As cavas recebiam resíduos da mineração de ouro até 2012, quando foram desativadas e "abandonadas" pela empresa Mundo Mineração. Marcos Antônio Reis, secretário de Meio Ambiente da cidade, afirma que a companhia deixou o município sem dar o devido tratamento à barragem que retém compostos tóxicos como chumbo.
— O poder público foi obrigado a se responsabilizar pelas barragens que foram abandonadas pela empresa. Hoje, elas não geram nenhuma receita para a cidade. Apenas preocupação.
Riscos
O ambientalista Apolo Heringer, fundador do projeto Manuelzão, alerta que a situação vivida em Rio Acima e em outras cidades que abrigam barragens consideradas "ameaçadoras" coloca em risco não apenas a população do entorno da barragem.
— O rompimento da estrutura em Rio Acima não afetará apenas os moradores locais.
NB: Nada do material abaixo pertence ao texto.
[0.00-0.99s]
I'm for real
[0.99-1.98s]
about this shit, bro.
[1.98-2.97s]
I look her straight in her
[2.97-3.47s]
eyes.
Os rejeitos podem cair no Rio das Velhas, impedir o abastecimento de água e seguir para o Rio São Francisco, afetando ainda outras cidades.
Rafaela Baldí, engenheira civil especialista em construção de barragens, explica que as consequências de tragédias como as ocorridas com as estruturas da Vale em Brumadinho e em Mariana causam uma sucessão de problemas em "efeito cascata".
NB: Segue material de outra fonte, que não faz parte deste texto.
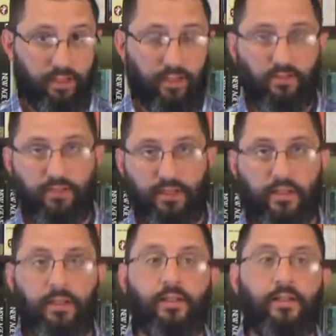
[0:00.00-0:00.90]
and I do
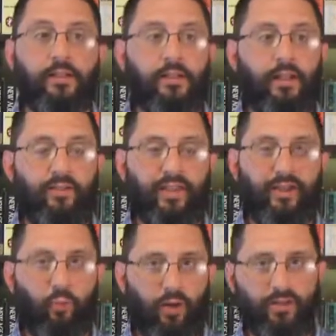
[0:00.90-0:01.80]
mean that, if
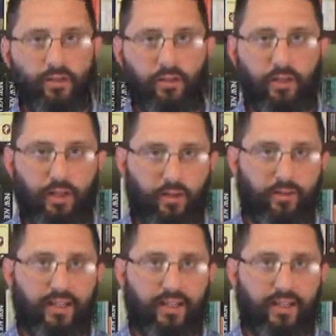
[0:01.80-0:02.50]
they want to go to hell,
— Morrer é o primeiro risco de quem vive abaixo da barragem. Depois, temos as pessoas que serão afetadas e não estão na área considerada de evacuação. Os reflexos sociais e econômicos são enormes.
Mudanças
Na última quinta-feira (31), o secretário de Estado de Meio Ambiente e Desenvolvimento Sustentável, Germano Vieira, determinou a descaracterização de todas as barragens de contenção de rejeitos de mineração construídas em Minas Gerais pelo método a montante - o mesmo das estruturas de Fundão e Córrego do Feijão. Na prática, isso significa que as 50 represas deste tipo deverão ser desmontadas em 3 anos.
Ação similar já havia sido anunciada pela Vale dois dias antes, quando o presidente da mineradora, Fabio Schvartsman, informou a aceleração do descomissionamento das 10 estruturas a montante da companhia. Este processo, porém, limita-se à reintegração da barragem à natureza e a perde de suas características de represa.
Em Rio Acima, um termo de cooperação dividiu a responsabilidade sobre as barragens Mina Engenho 1 e 2 entre órgãos estaduais e municipais.
Segundo a Semad pasta, "em 2017 e 2018 foram tomadas todas as medidas emergenciais cabíveis" em relação à estrutura física do local. A Copasa informou que já foi publicado o processo de licitação para execução do descomissionamento das represas, conforme definido pelo grupo. A licitação deve ser concluída até o final de março. A reportagem não localizou a Mundo Mineração para comentar a situação das barragens.
Apesar de todas as medidas anunciadas, a engenheira Rafaela Baldí alerta que as ações não serão suficientes caso não se aumente a fiscalização nas barragens. Para ela, os órgãos públicos devem cobrar mais empenho das empresas sobre a administração das represas.
— O problema das barragens é a gestão. Elas são naturalmente perigosas, mas pessoas são pagas para mantê-las seguras. Se o monitoramento e o reparo forem feitos pontualmente, eu posso até morar em cima de uma barragem que não vai ter perigo.